Markkula Center of Applied Ethics

With Health Care And Justice For All

By Margaret R. McLean

In the run-up to the November election, the silence from candidates on the topic of health care is deafening. Yet millions of Americans continue to have inconsistent or no access to basic health care services because they are either uninsured or underinsured.

Recognizing this injustice, the Catholic community has steadily insisted on universal access to health care. For years, The Catholic Health Association (CHA) and its member systems have worked tirelessly for legislation to expand access and coverage.

Catholic social teaching is consistent in its concern for justice and the common good and in its call for advocacy on behalf of people who are poor, not only in dollars but also in mind, body, and spirit. Persons who are ill are among the most vulnerable. If health care is a basic human right, then the poor in health levy a claim for a more equitable and just health care system that guarantees health care for all.

Currently, we are far from such a system. Data recently released by the Census Bureau indicate that 46.6 million (15.9%) of us lacked health care coverage in 2005. The number in California is 6 million.

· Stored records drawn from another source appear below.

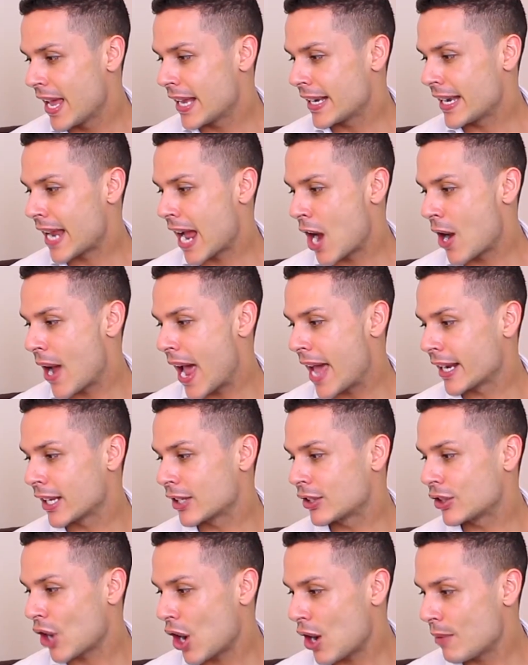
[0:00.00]
Now, an
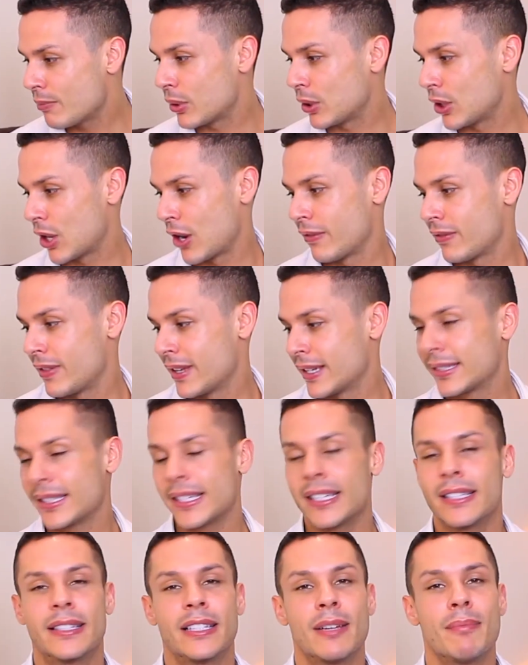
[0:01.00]
example of this
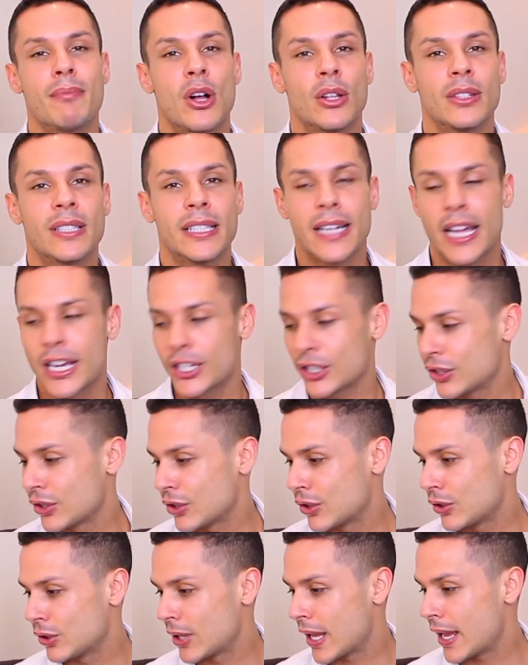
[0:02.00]
is the
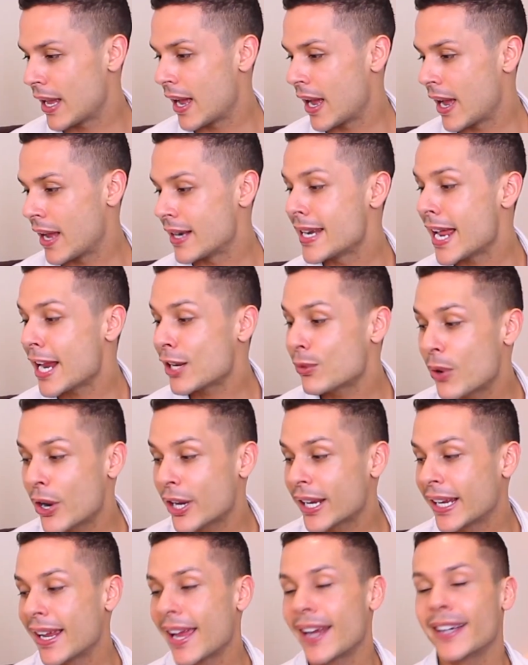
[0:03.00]
multinational
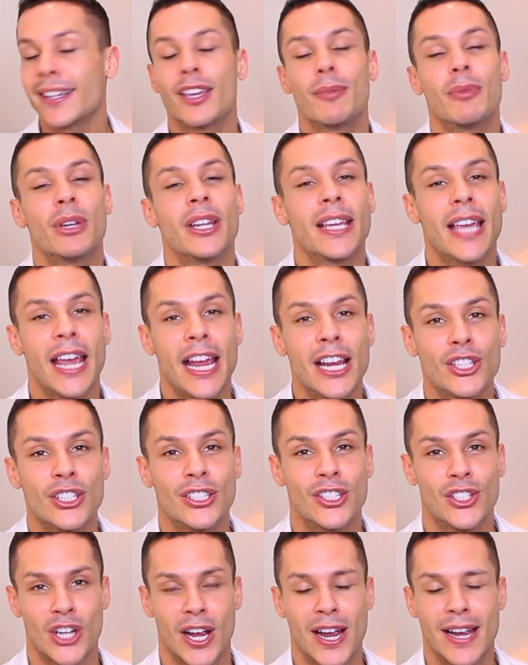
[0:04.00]
networking and
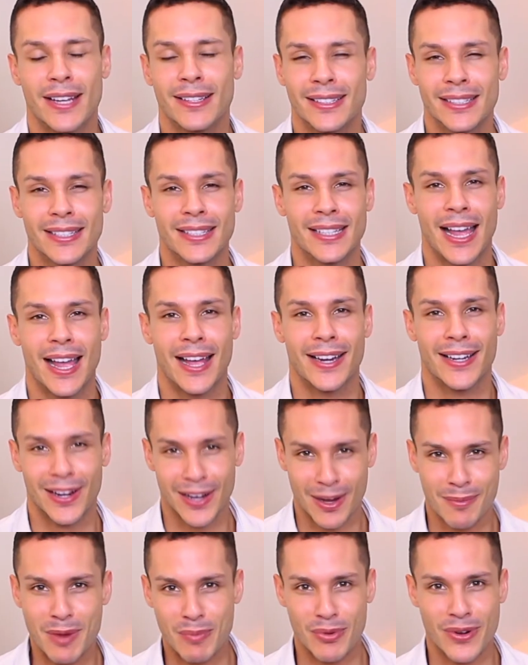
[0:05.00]
communication giants, and
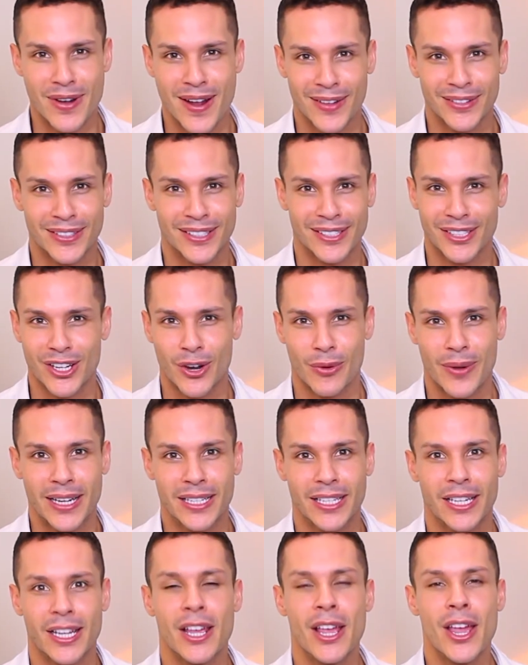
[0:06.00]
now let me pronounce this
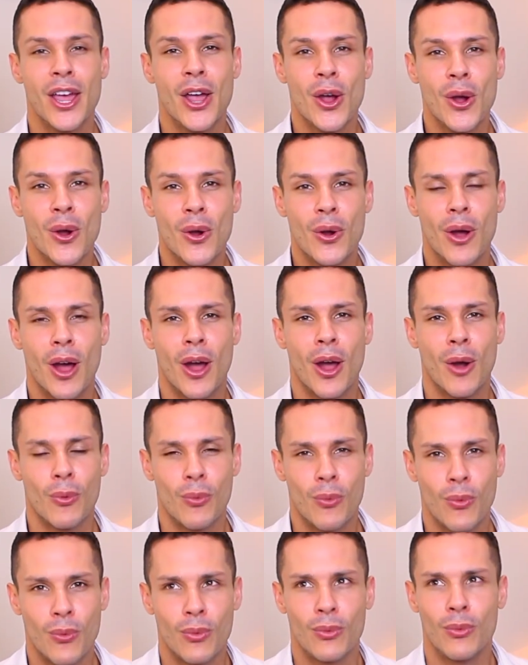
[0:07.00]
correctly,
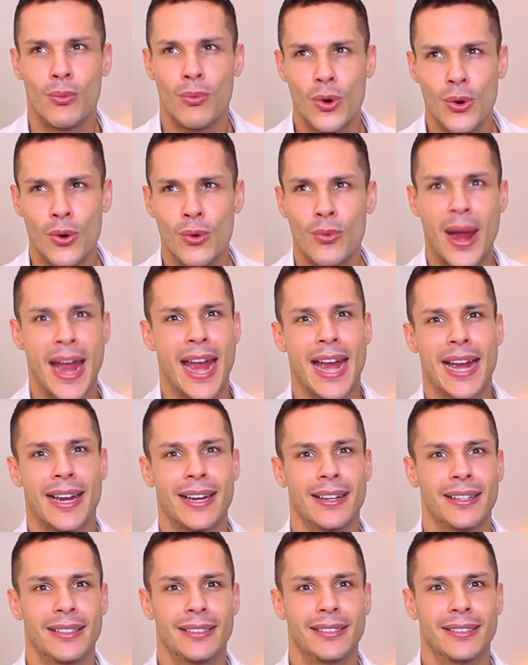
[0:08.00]
Huawei.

This 2005 figure is an all-time high. Significantly, 5.4 million more people lacked health insurance in 2005 than in the 2001 recession, primarily because of the loss of employer-based insurance. Only 60% of those employed were covered by an employment-associated plan in 2005. Premiums are currently rising at three times the rate of inflation.

Most people who have health insurance receive it as a part of a benefit plan provided by their employer or qualify for a government-sponsored plan such as SCHIP, Medicare, or Medicaid. On average, employers are asking employees to contribute more to the cost of health care through higher premiums, deductibles, and co-payments. Fewer businesses are offering health coverage. More workers are deciding not to enroll.

Not surprisingly, people with annual incomes of less than $25,000 were three times as likely to be uninsured when compared with those whose incomes exceed $75,000. African-Americans and Hispanics were much more prone to be uninsured than non-Hispanic white people.

Uninsured children (8.4 million in 2005) and adults are less likely to receive preventive care. Because people who lack insurance tend to put off going to the doctor, they are four times more likely to require emergency room care and avoidable hospitalizations than are those with insurance. The Institute of Medicine (IOM) estimates that each year 18,000 Americans die prematurely because they are uninsured.

A family with even one uninsured person easily finds itself in financial jeopardy. They may lose the assets they have worked hard to accumulate, but in addition, their problem will eventually become everyone's problem. According to the IOM, uninsured people pay only 35% of their medical costs themselves. The remainder is paid primarily by taxpayers, through subsidies to clinics and hospitals. The presence of a considerable population of uninsured in a community draws funds away from public health programs, such as those for communicable diseases and emergency preparedness-a particular concern as we consider our responses to a potential flu pandemic.

So, how can we do better? The CHA has proposed guidelines for the radical transformation of our health care system. A transformed system would:

  • Make health care available to all, regardless of employment, age, income, or health status;

  • Make a defined set of basic benefits available to all;

  • Share responsibility for health among all-individuals, families, health care providers, employers, and government;

  • Base health care spending on appropriate and efficient use of resources;

  • Share responsibility for financing among government, employers, and individuals;

  • Promote the continuous improvement of health care services;

  • Encourage effective participation in decision making by patients and their families.

It is easy to agree with these guidelines in principle, but providing access for all to health care is a grave and ever-expanding practical problem, without easy or clear answers. Solving the access problems requires recognizing that costs must be contained. Solving the access problem requires recognizing that everyone must have something but everyone cannot have everything.

Let me suggest that we must insist that the question of access be part of the election debates. Then, as we consider solutions, they should be consonant with the following principles:
  • Access must be universal and continuous.

  • Providing access must be affordable to individuals, families, businesses, and communities.

  • The finance plan must include shared expenses among government, employers, and individuals.

  • Resources must be used appropriately and efficiently.

  • The health care access plan should strive for simplicity and enhance individual and community health and well being.

  • The health care access plan must benefit vulnerable populations, especially children and elderly persons.

Health care access is not as intriguing or mind-blowing as regenerative medicine or genetic engineering-but it is more important. Access should be a topic of discussion in the upcoming election and an area of action in the legislative sessions. We must be adamant that our elected officials remain silent no more.

The IOM has called on the federal government to take the action needed to achieve universal health insurance by 2010. What if this call is heeded?

One might be able to paint a picture of health care in 2011-where everyone receives basic preventive and primary care and has an illness or injury treated in a timely manner. In this picture, families rest assured that they will not lose their home because of the illness of the bread-winner. Health care providers and institutions are financially stable and engaged in innovation.

And, if we do not heed the call of the IOM, what then? The picture is too grim to paint.

Margaret R. McLean is director of biotechnology and health care ethics at the Markkula Center for Applied Ethics. This article appeared originally in "The Valley Catholic."